Machine Learning has become a big topic in the IT world nowadays. There are thousands of articles about how ML is changing the way big data is analyzed. High level business decisions are taking place using ML algorithms to make accurate predictions and visualizing trends in the market.

Let's summarize our agenda for this series:

  1. Part 1: Supervised Learning: Linear Regression and Logistic Regression
  2. Part 2: Supervised Learning: Neural Networks
  3. Part 3: Unsupervised Learning: Clustering

Now, let's ask our selves what exactly is Machine Learning and why a Web Developer would need to learn it?.

Let's start with a simple definition of Machine Learning. As the name suggests, ML is the ability given to a program to learn from experience or adapt to change as humans do, without being explicitly programmed.


Machine Learning as a technology is a body of knowledge comprising a collection of algorithms intended to deal with heterogeneous and always changing data, a characteristic we expect when collecting data from the real world, including data sets with non-linear modeling (e.g., face recognition).

ML algorithms are useful in a variety of applications, as simple as finding a linear model to predict house prices in the real estate, to more complex, nonlinear problems like handwriting and speech recognition in smartphones.

Nevertheless, Machine Learning is not something new. It's historically related to Computational statistics and Computational learning theory. Arthur Samuel coined its name in 1959 while at IBM [1].

A robot named Pepper holding an iPad
Photo by Alex Knight / Unsplash

Software Development

Mathematics is as much an aspect of culture as it is a collection of algorithms.
- Carl Boyer

For a computer, to learn from processing large sets of data, it has needed some means to find sense in the data, a method to extract the "knowledge" or to use statistical methods in combination with software algorithms, as we shall see in the further sections.

Problems as simple as taking the mean of a data series or finding the best equation that fit the relation between some parameter “y” as a function of “x,” using linear regression on a data set, are considered ML algorithms.

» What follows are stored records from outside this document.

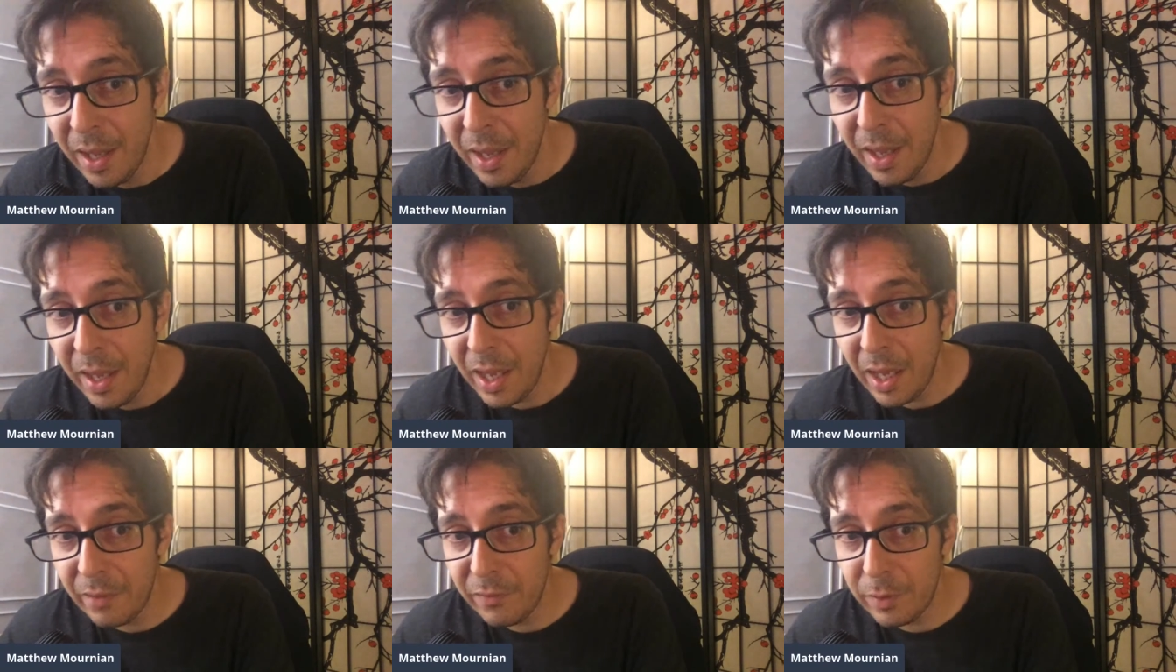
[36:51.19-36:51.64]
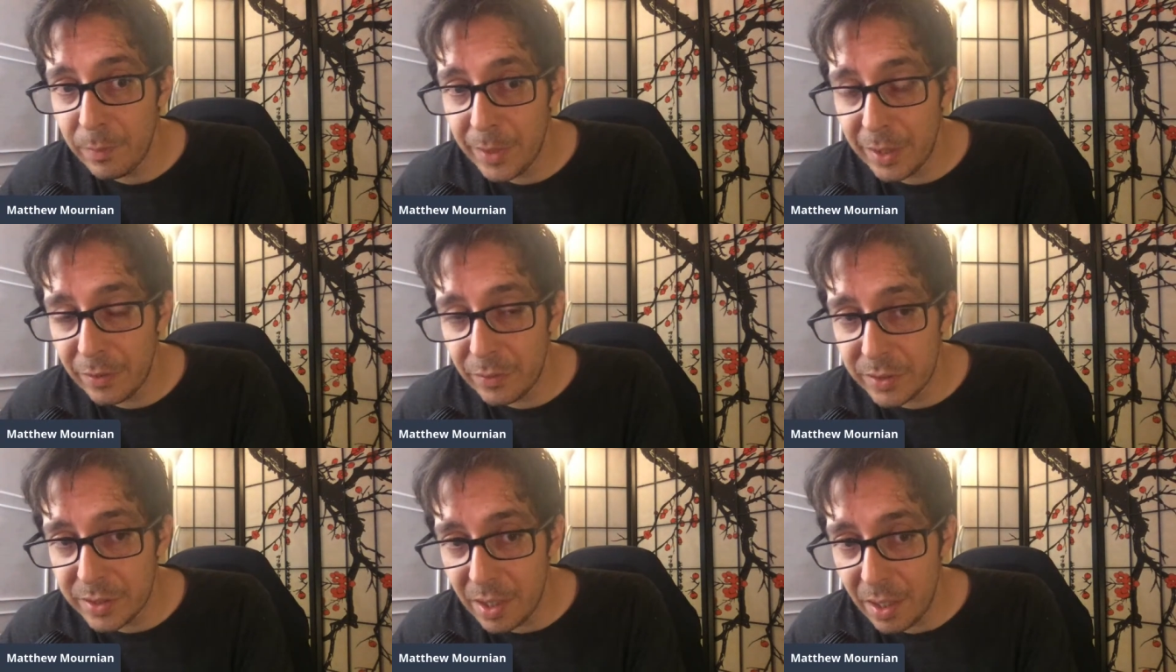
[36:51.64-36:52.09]
heavy
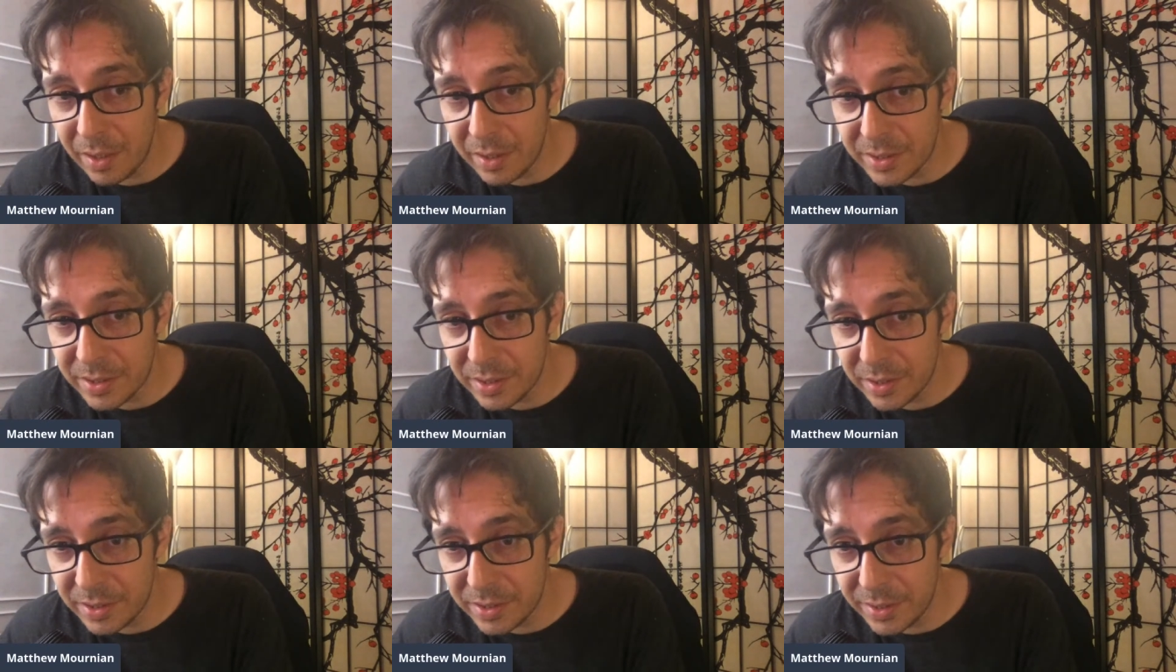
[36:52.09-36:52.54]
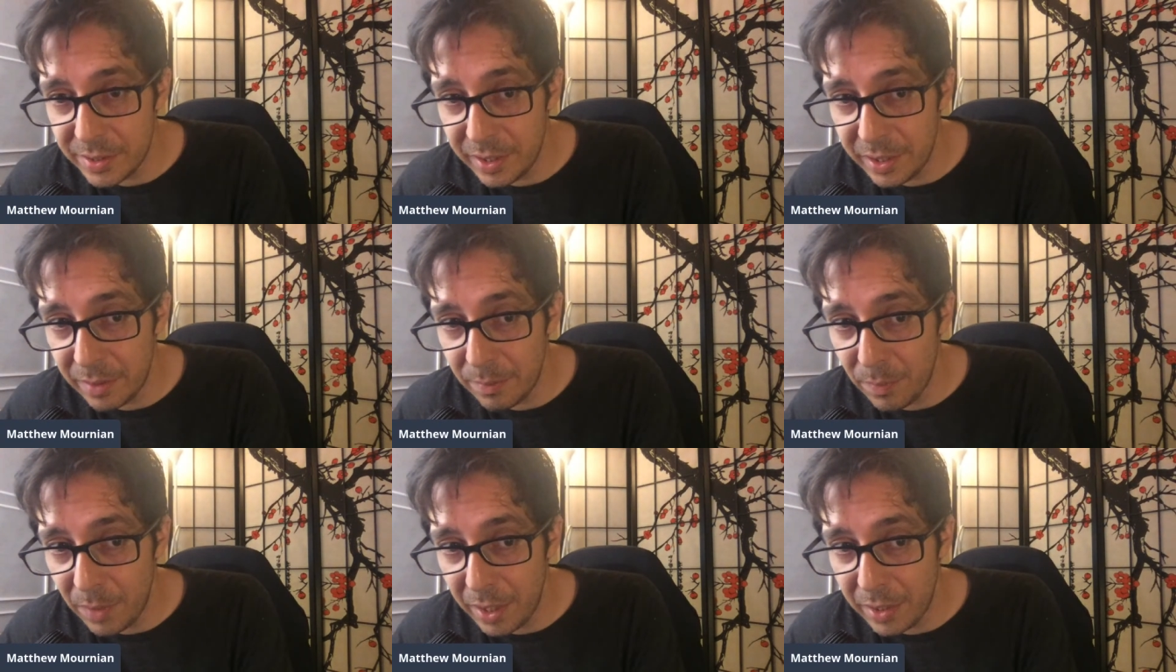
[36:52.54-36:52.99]
metal toxicity
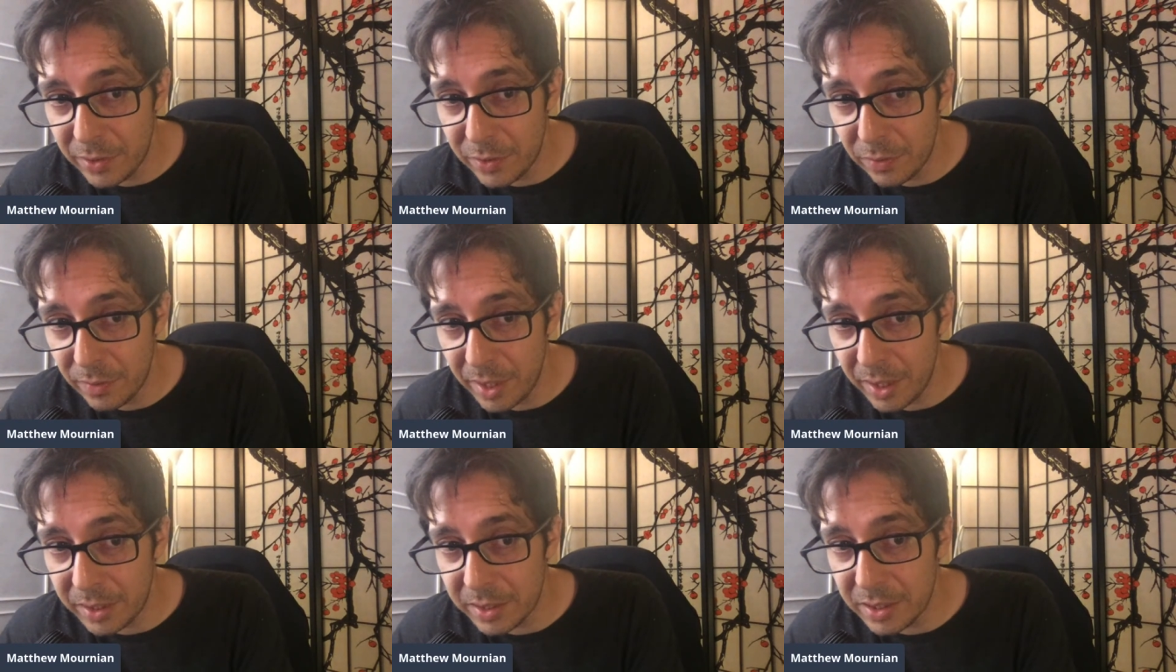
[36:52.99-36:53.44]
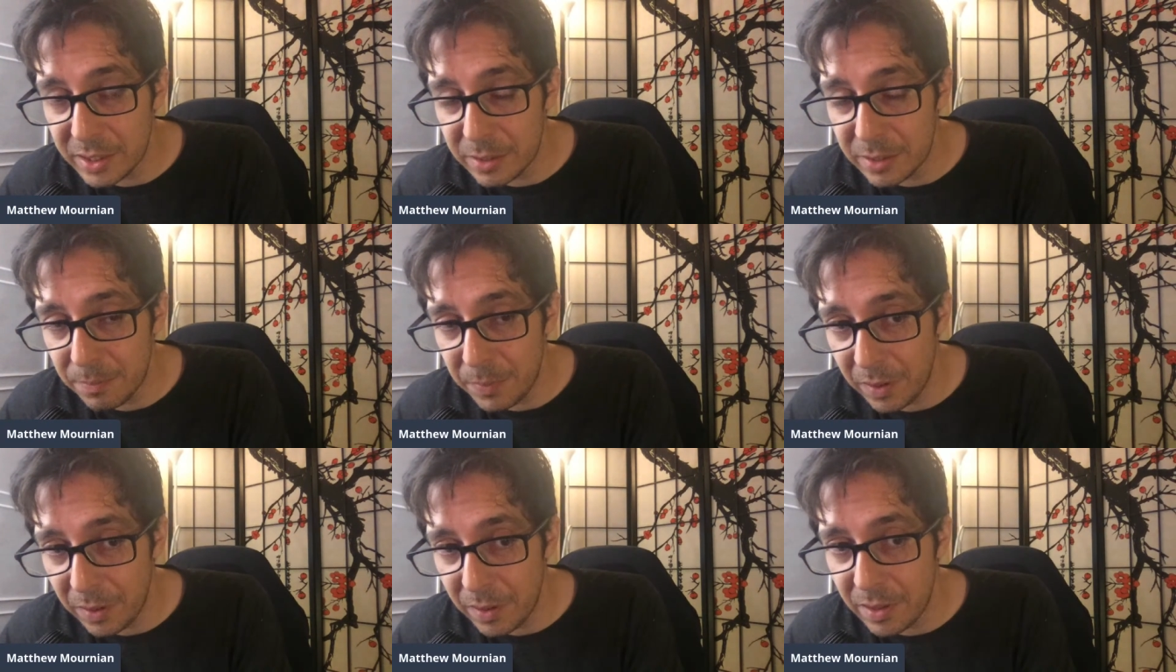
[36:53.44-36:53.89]
in my direct
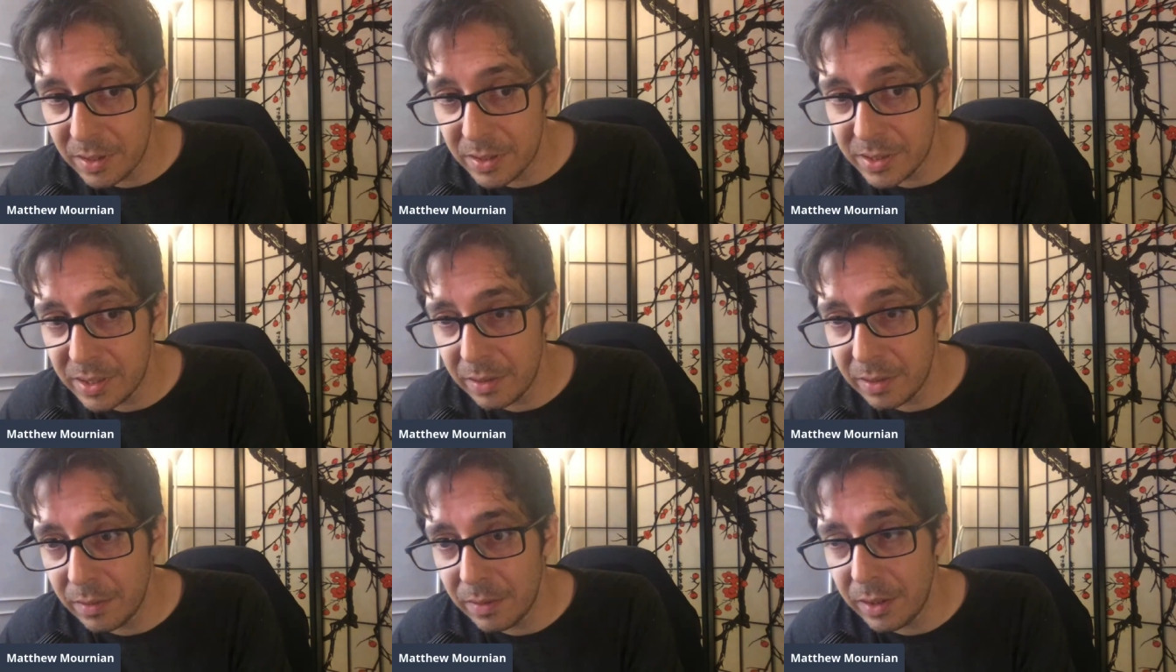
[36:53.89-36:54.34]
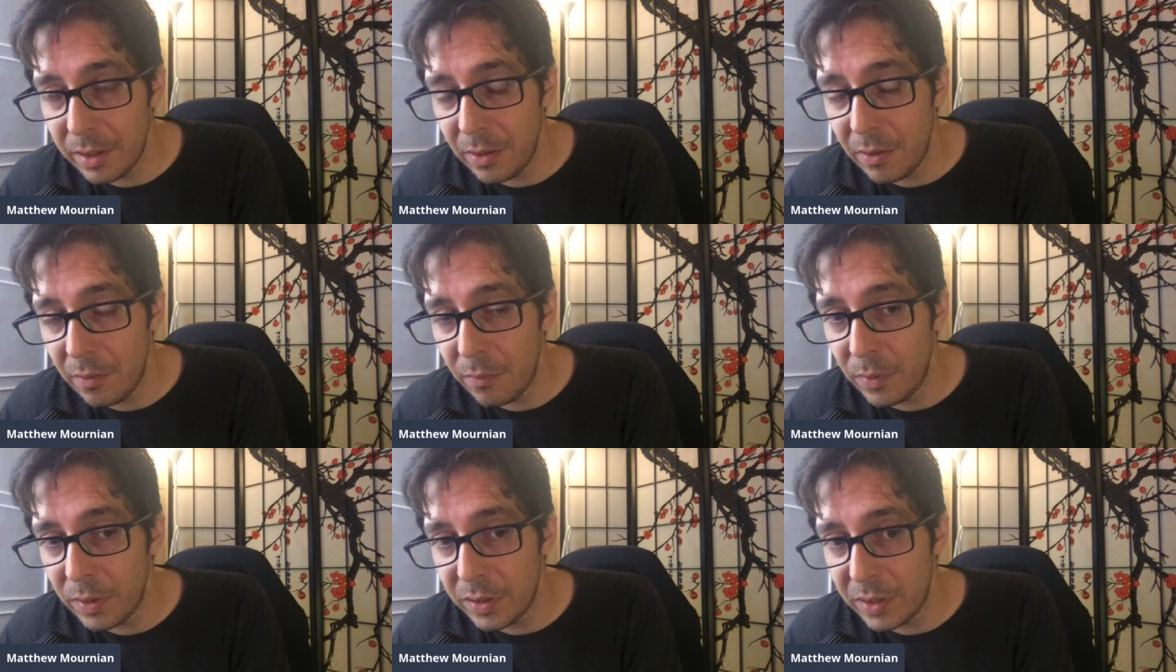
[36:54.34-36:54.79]
experience and
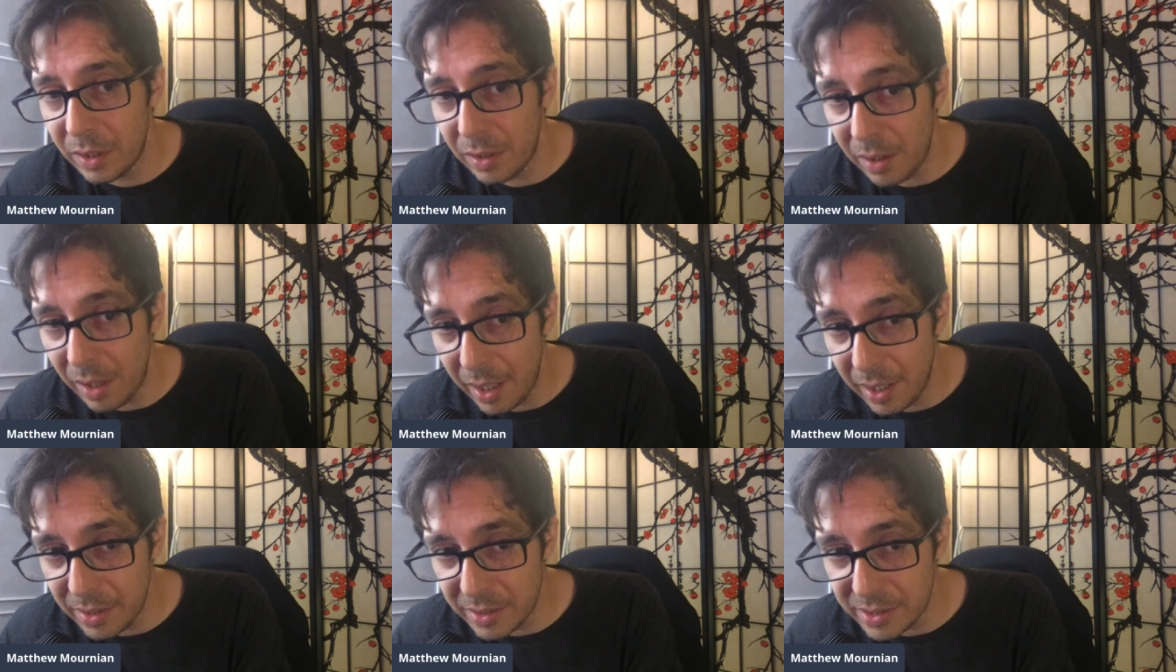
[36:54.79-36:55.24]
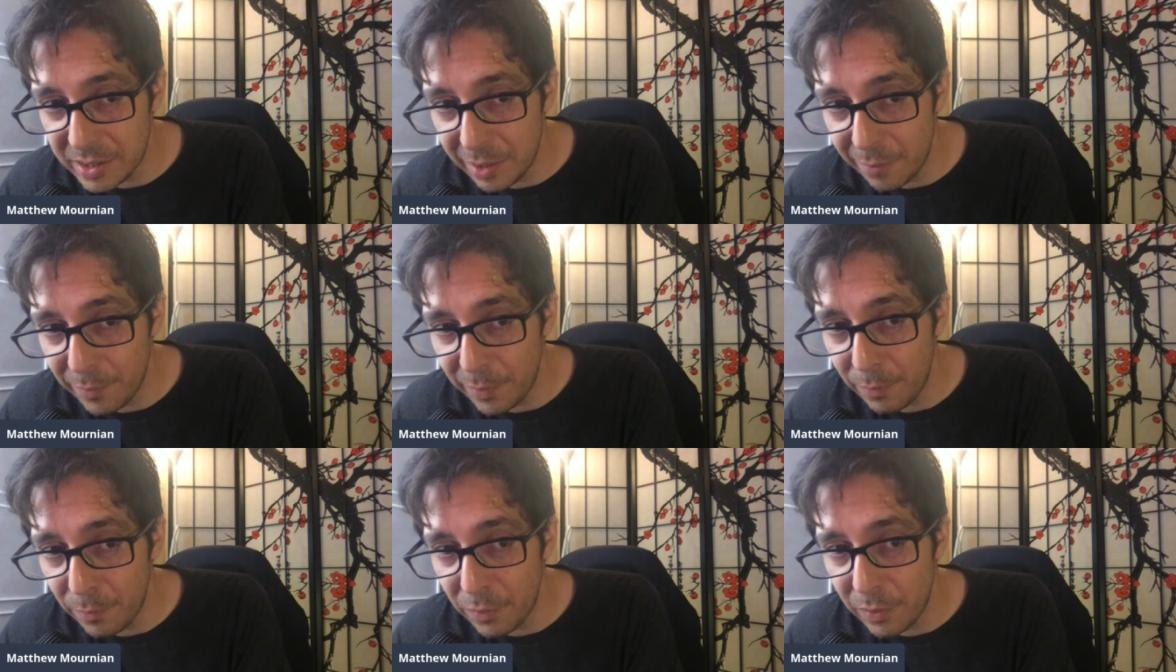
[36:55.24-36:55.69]
with the clients that
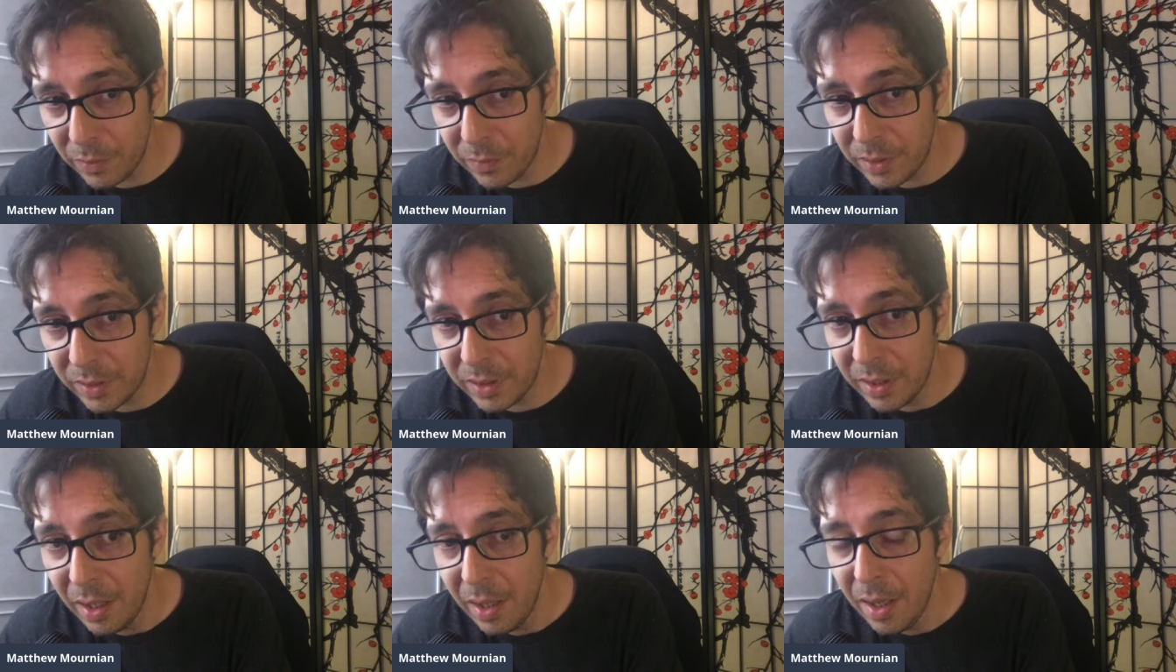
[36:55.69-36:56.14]
we work with,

The key here is teaching a computer how to calculate the parameters that solve a problem automatically when input data changes.

For a software developer, ML is used to solve certain kind of complex problems using the knowledge of well algorithms and patterns. It is ideally independent of the programming language or development platform. However, there are some famous and influential libraries written in Python, like TensorFlow or scikit that suites in some complex scenarios.
However, I will try to focus in the algorithms and mathematical background in the following sections, as they are the foundations for solving Machine Learning problems and it provides us with the tools to work in any development environment.

Machine Learning

Usually, Machine Learning Algorithms are classified in two categories: Supervised and Unsupervised, depending on the need to provide a set of "correct" series of expected outcomes for the algorithm, that is the case of supervised. While if the algorithm can find patterns without any extra parameters or prior training, is considered unsupervised.

Let´s review each of the most relevant algorithms in these categories.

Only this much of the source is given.